• _Problem to work on_: Without changing a word, repeat the data, and include no pictures.

====

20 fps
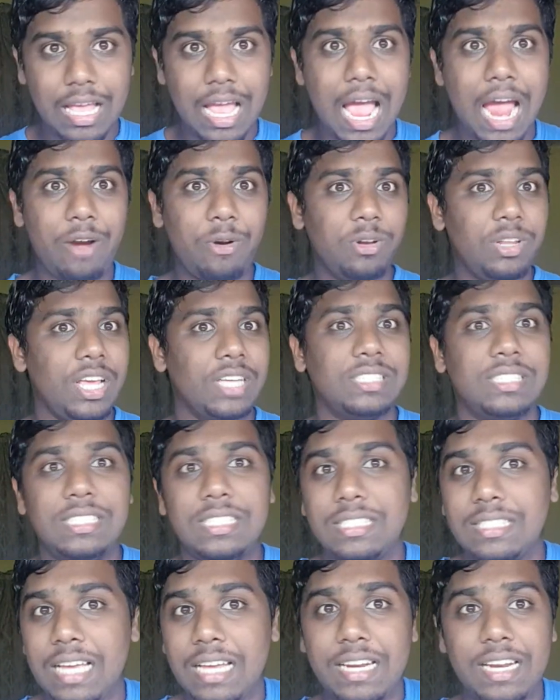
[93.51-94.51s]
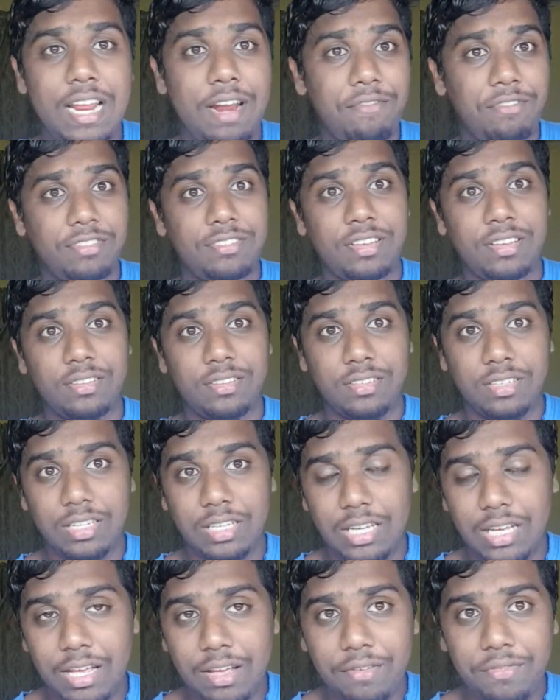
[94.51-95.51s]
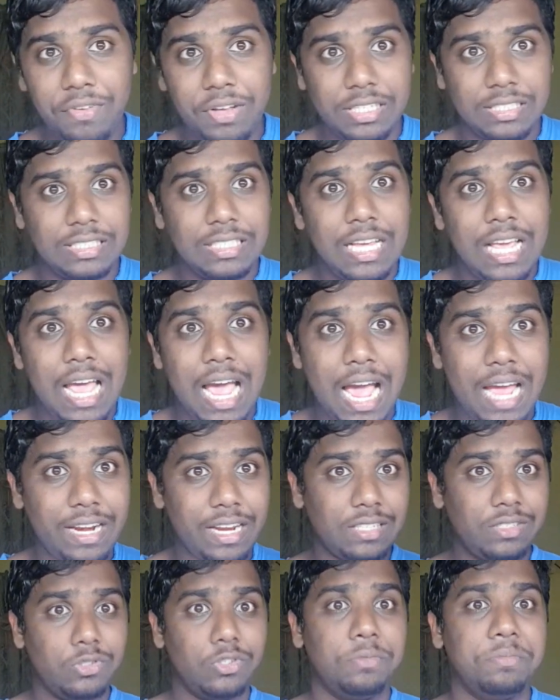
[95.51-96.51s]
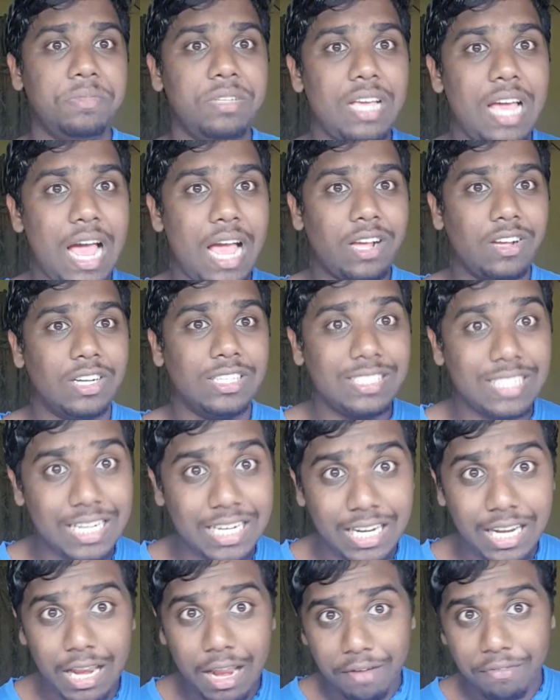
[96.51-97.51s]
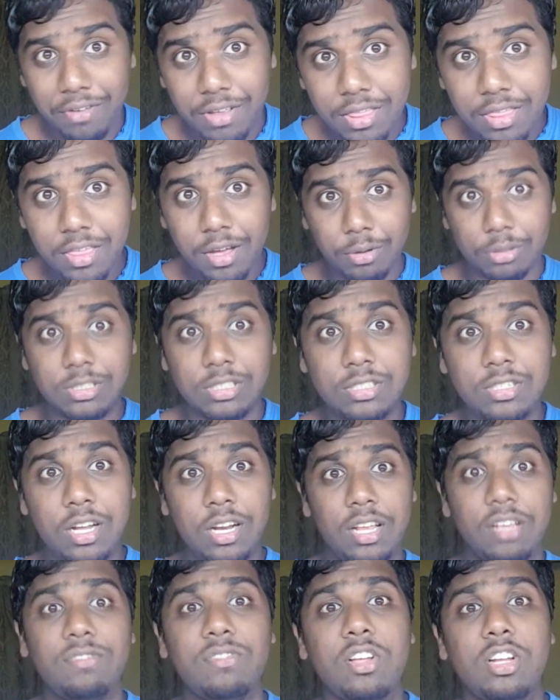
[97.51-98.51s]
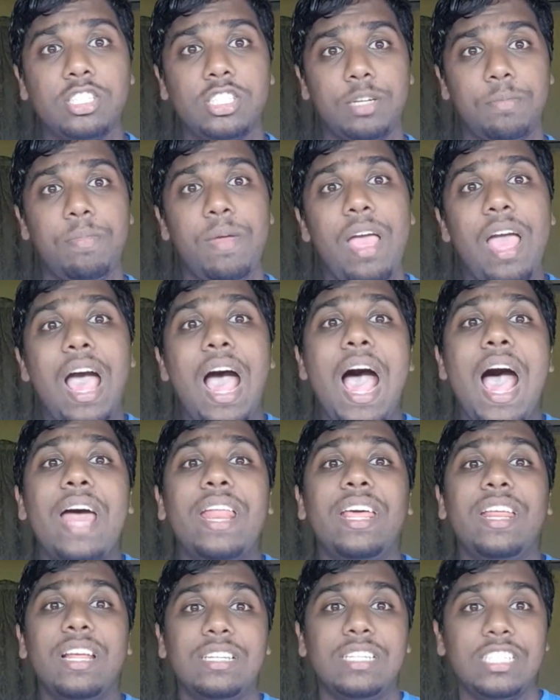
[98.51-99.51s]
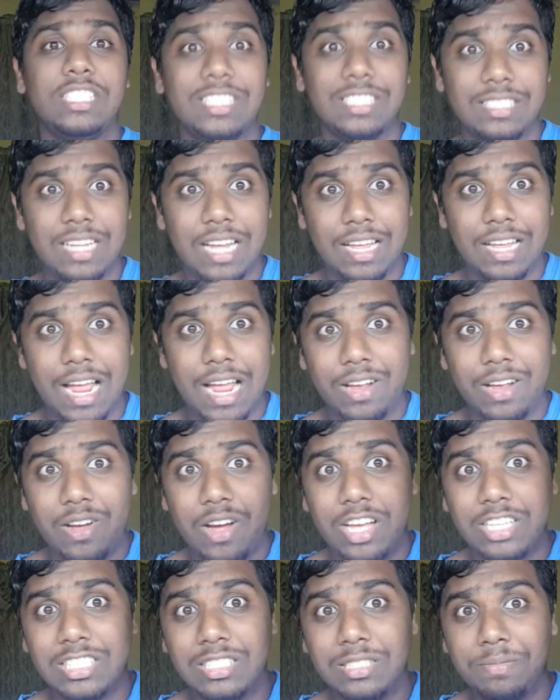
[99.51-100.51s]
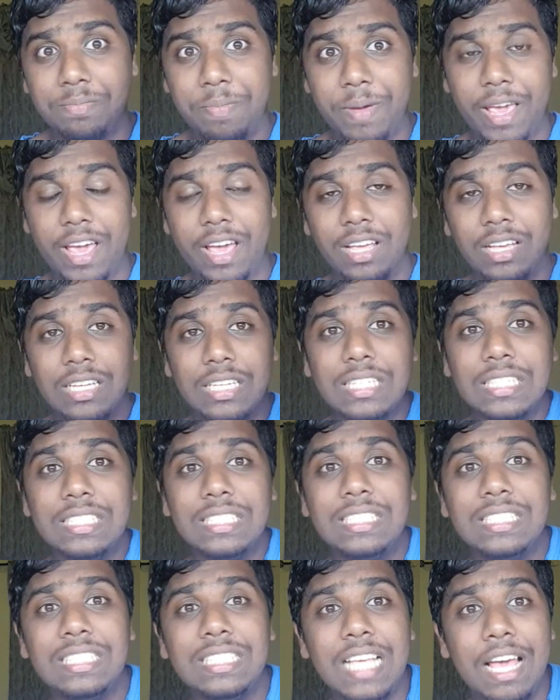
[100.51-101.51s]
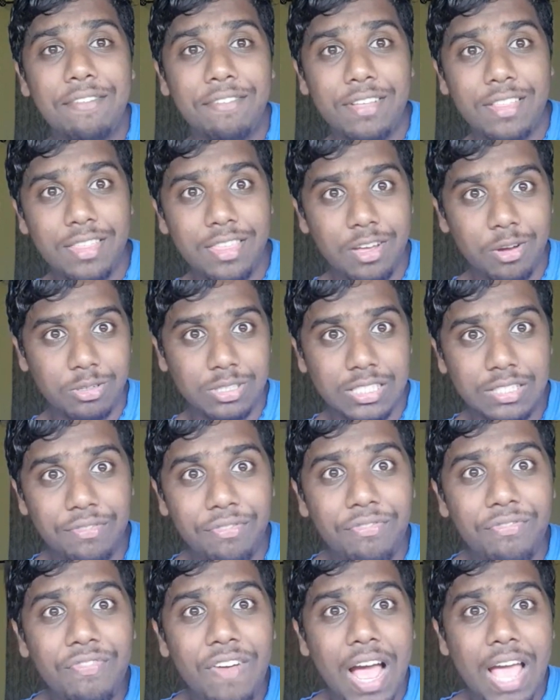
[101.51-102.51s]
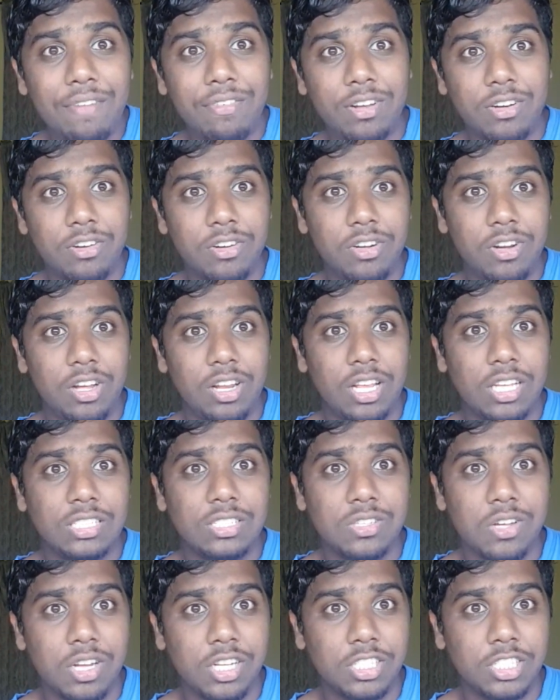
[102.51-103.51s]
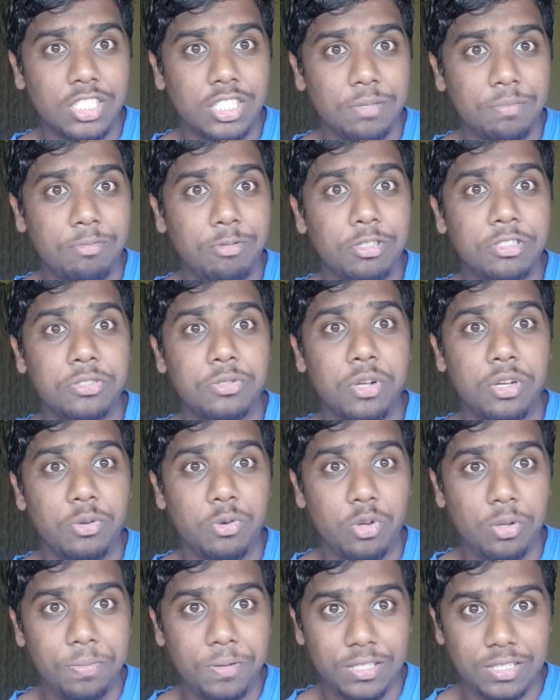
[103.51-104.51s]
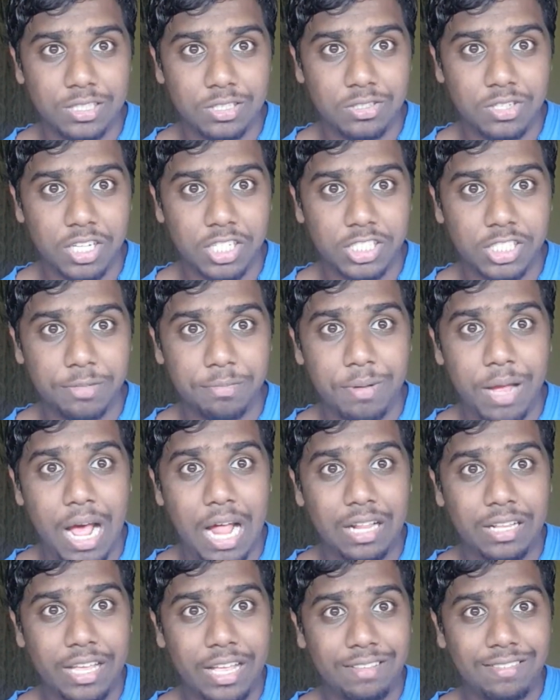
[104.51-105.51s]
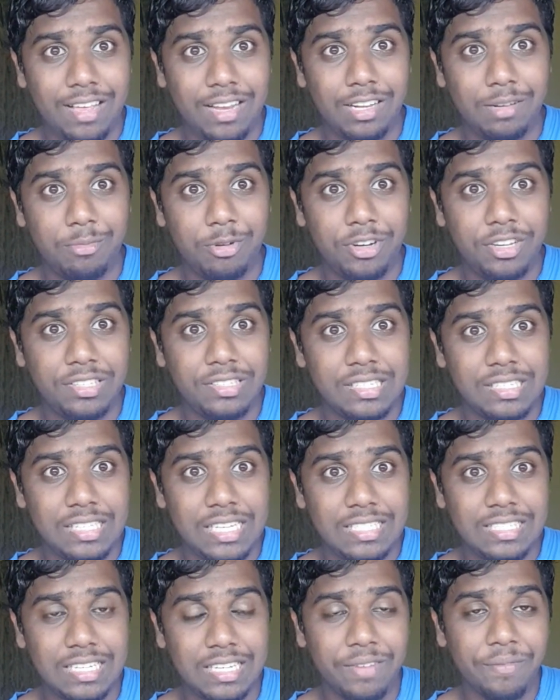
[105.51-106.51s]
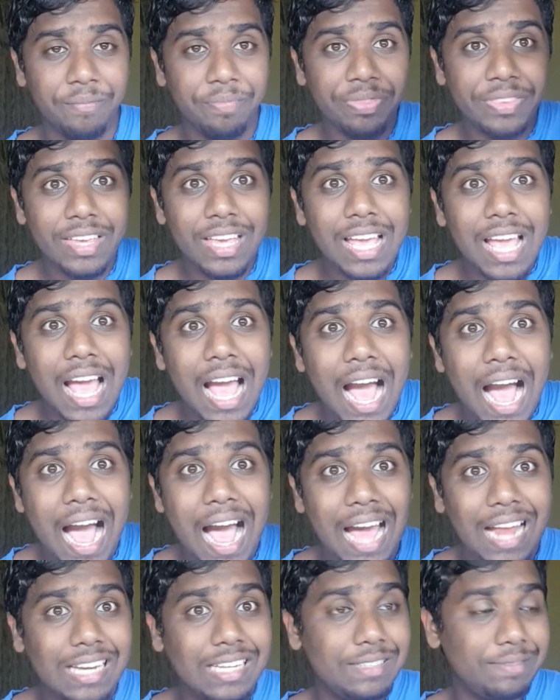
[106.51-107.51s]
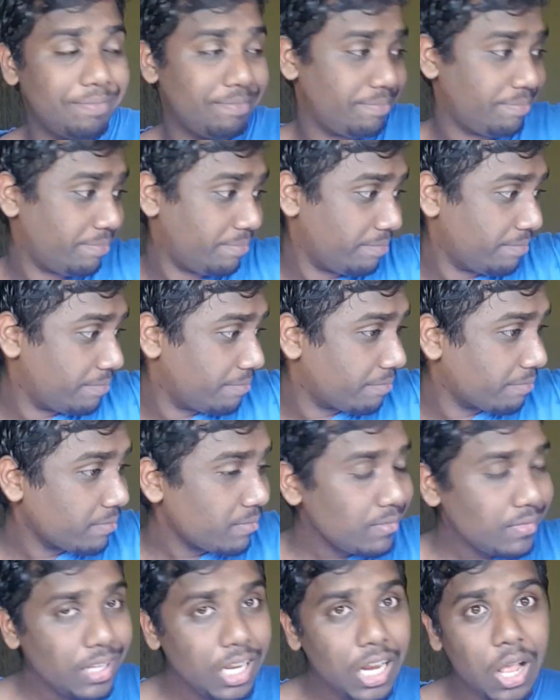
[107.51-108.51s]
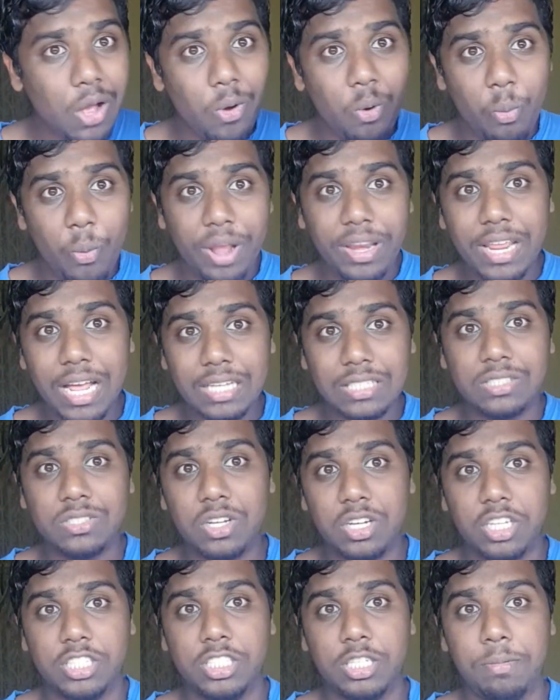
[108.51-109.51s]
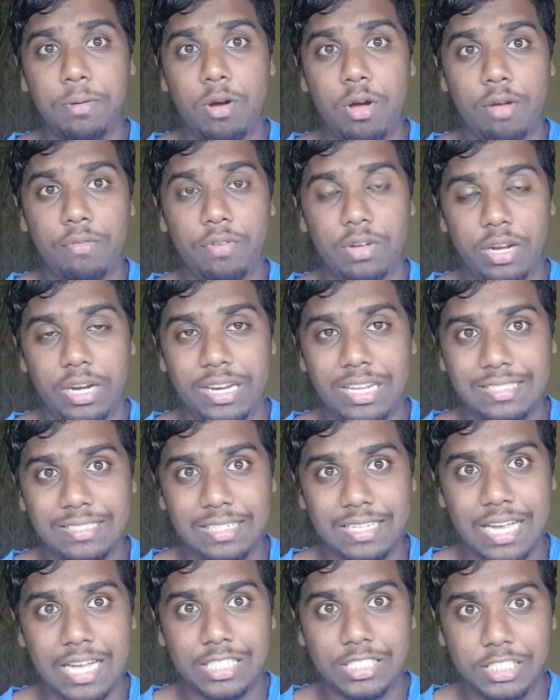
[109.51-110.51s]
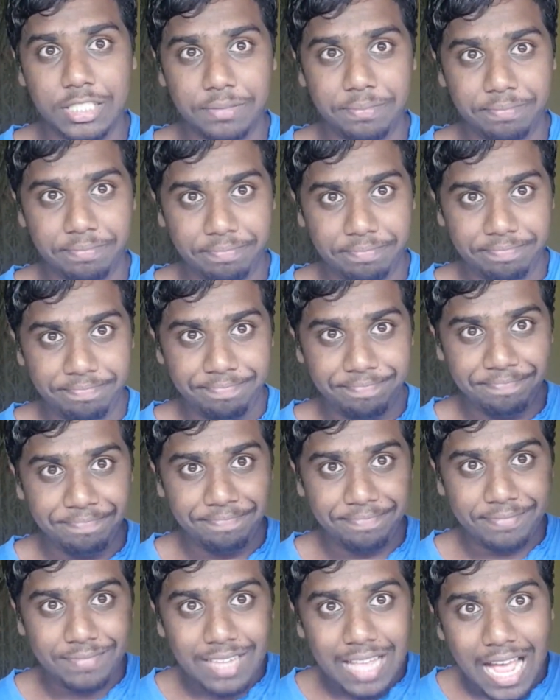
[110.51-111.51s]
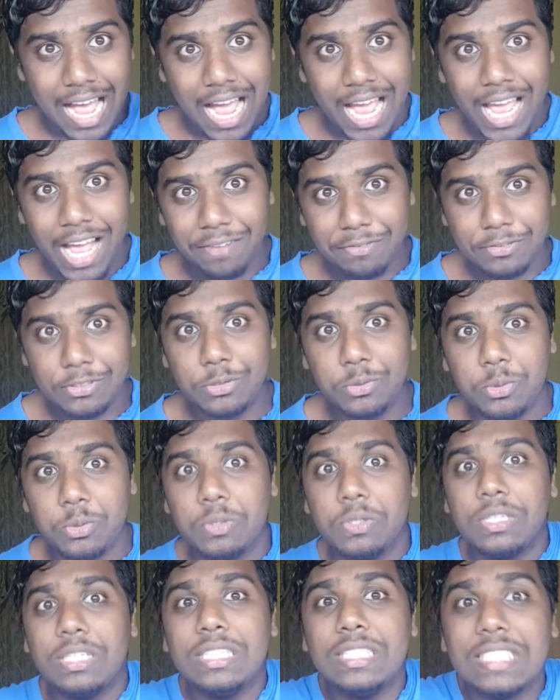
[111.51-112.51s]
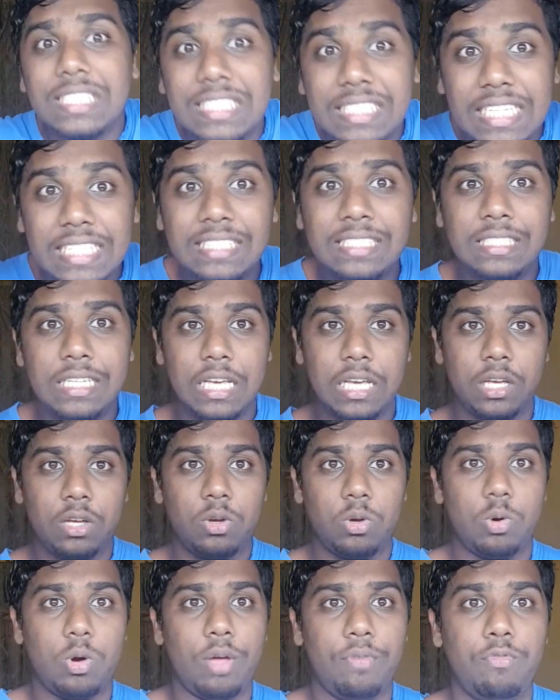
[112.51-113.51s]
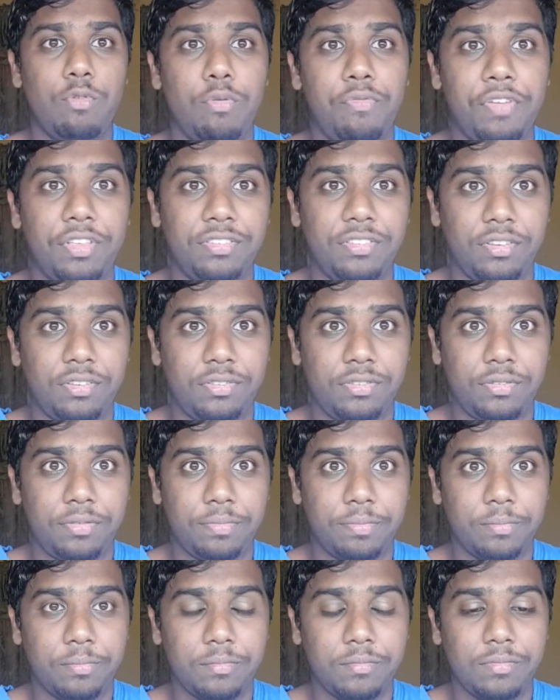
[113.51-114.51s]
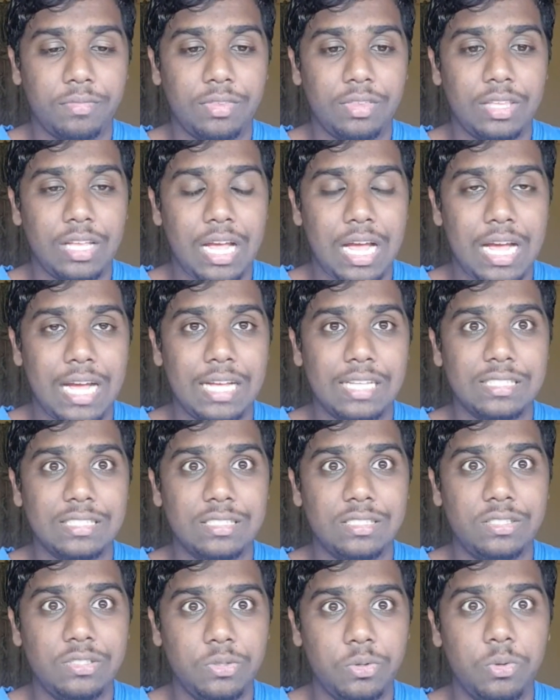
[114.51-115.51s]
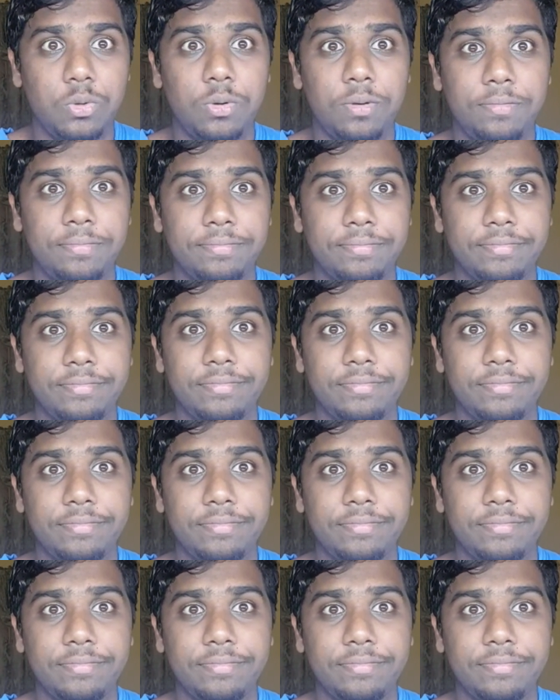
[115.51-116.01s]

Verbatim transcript: I wrote the SCTs. I did everything for it, and they told me I got an eleven thousand dollar scholarship, and in addition to that, I got a spare seven thousand five hundred dollar scholarship, which is called the whole person scholarship. I'll get into a little more detail later, and with that scholarship, however, there's a catch. I have to go this year or I forfeit it and so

====

• _Response to this exercise_:
20 fps
[93.51-94.51s]
[94.51-95.51s]
[95.51-96.51s]
[96.51-97.51s]
[97.51-98.51s]
[98.51-99.51s]
[99.51-100.51s]
[100.51-101.51s]
[101.51-102.51s]
[102.51-103.51s]
[103.51-104.51s]
[104.51-105.51s]
[105.51-106.51s]
[106.51-107.51s]
[107.51-108.51s]
[108.51-109.51s]
[109.51-110.51s]
[110.51-111.51s]
[111.51-112.51s]
[112.51-113.51s]
[113.51-114.51s]
[114.51-115.51s]
[115.51-116.01s]

Verbatim transcript: I wrote the SCTs. I did everything for it, and they told me I got an eleven thousand dollar scholarship, and in addition to that, I got a spare seven thousand five hundred dollar scholarship, which is called the whole person scholarship. I'll get into a little more detail later, and with that scholarship, however, there's a catch. I have to go this year or I forfeit it and so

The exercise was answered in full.